The essential element in selecting the second model should be the robustness of the underlying modeling methodology. In other words, the driving force in the selection process should be to find the most technologically robust model. The reason for this is that the first model was probably a compromise selection based on a combination of factors, such as ease of use, fit within the organisational or business structure, leading model at the time of selection (i.e., perceived safe choice), underlying technology, etc. While this may have been a good process for selecting the first model, the second or third time around, technology should be the overriding element in the decision.
Finally, companies should not be alarmed if the second model provides different answers from their current model.
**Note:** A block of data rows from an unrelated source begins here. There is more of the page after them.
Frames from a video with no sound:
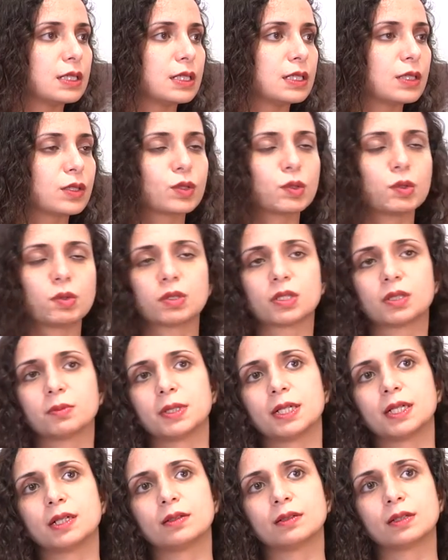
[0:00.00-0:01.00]
is talked
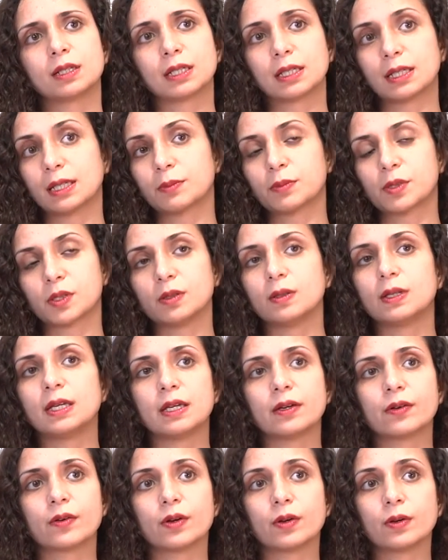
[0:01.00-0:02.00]
about like an absolute
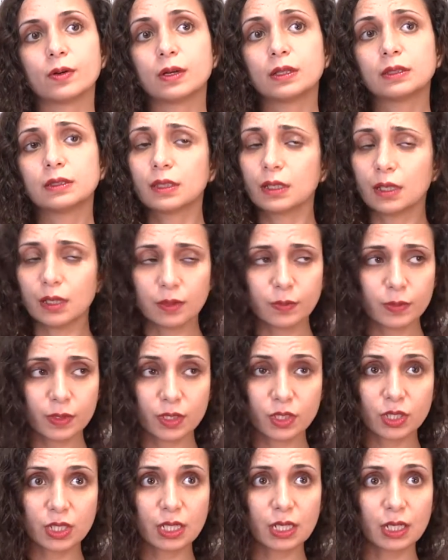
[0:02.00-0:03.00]
hero, and the guy was
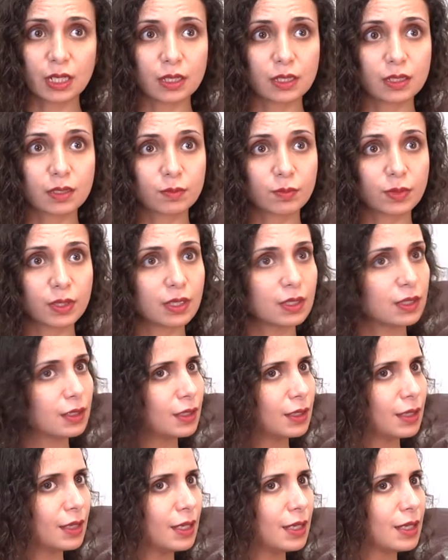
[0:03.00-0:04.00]
a genius, but
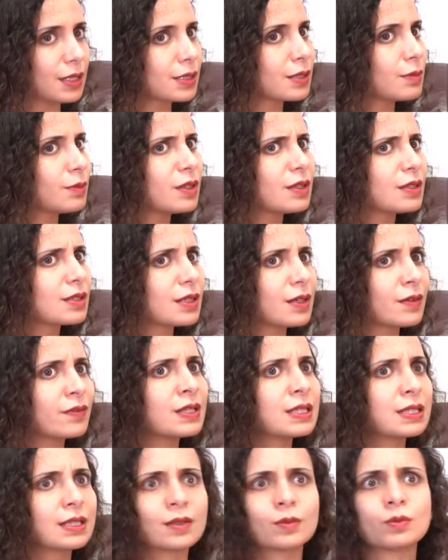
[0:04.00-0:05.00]
some of the stuff
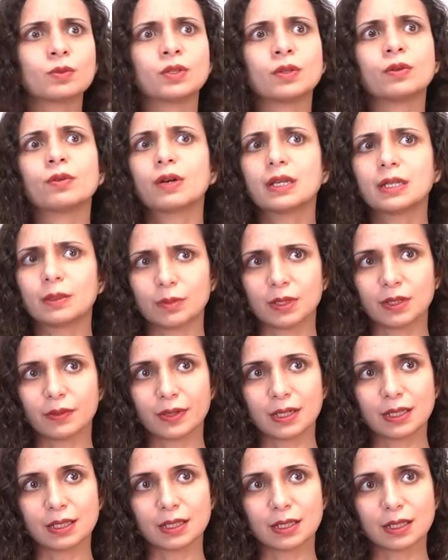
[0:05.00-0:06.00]
he said was incredibly
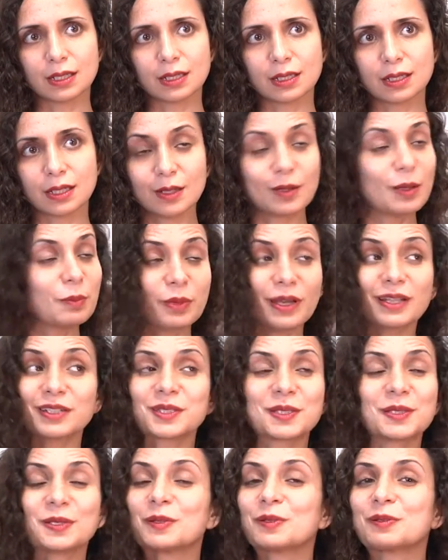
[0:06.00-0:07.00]
racist, and, and
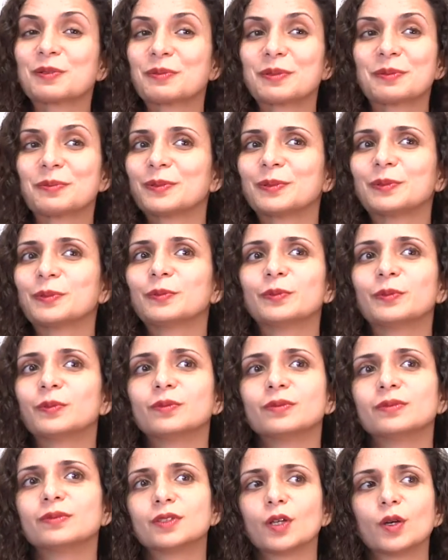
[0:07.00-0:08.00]
actually a lot of people
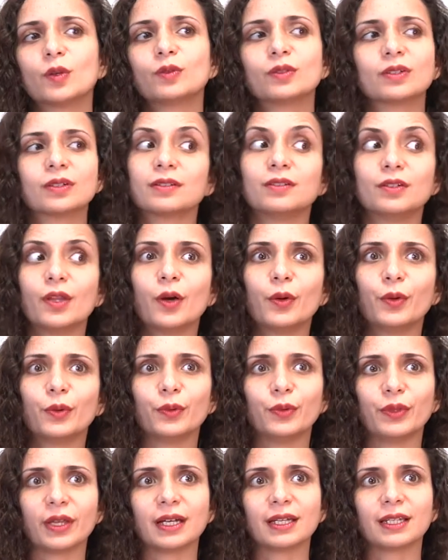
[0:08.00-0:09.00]
don't
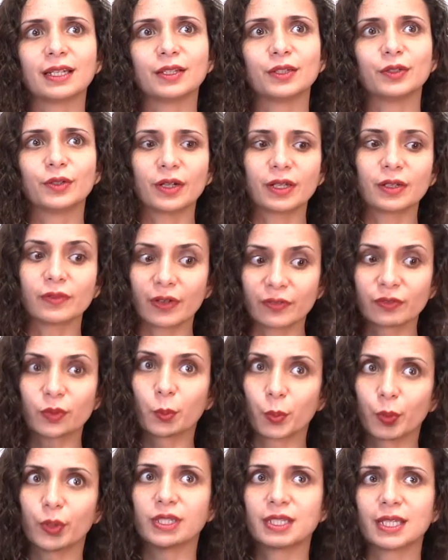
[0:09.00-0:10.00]
know that, and you kind of have to
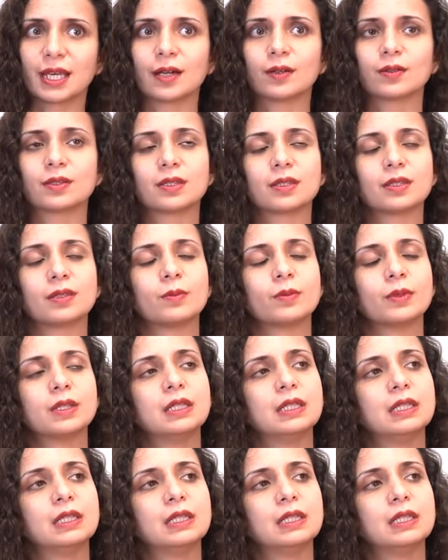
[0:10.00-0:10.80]
point it out to them.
In fact, it can be argued that they should look for a model that provides answers that vary from the current model because it will provide them with a better perspective on the risk, though they should be sure that they have selected a model with strong underlying technology.
One of the first things that an underwriter learns is the importance of spread of risk, and the financial world certainly knows the importance of diversification in investing. Both of these axioms are based on managing risk and reducing volatility in results or earnings. Companies need to apply these same concepts to the management of their catastrophe exposure.
The use of multiple models enables this by providing the spread of risk and diversification that companies need to effectively manage their exposure.
At the same time, it minimises the impact that any one model can have on the business, resulting in lower overall volatility. Finally, it provides companies with a more comprehensive view of the exposure and better enables them to leverage their catastrophe management programs. Therefore, the companies that are only licensing one model should seriously consider licensing a second model and, if at all possible, license all three of the leading models.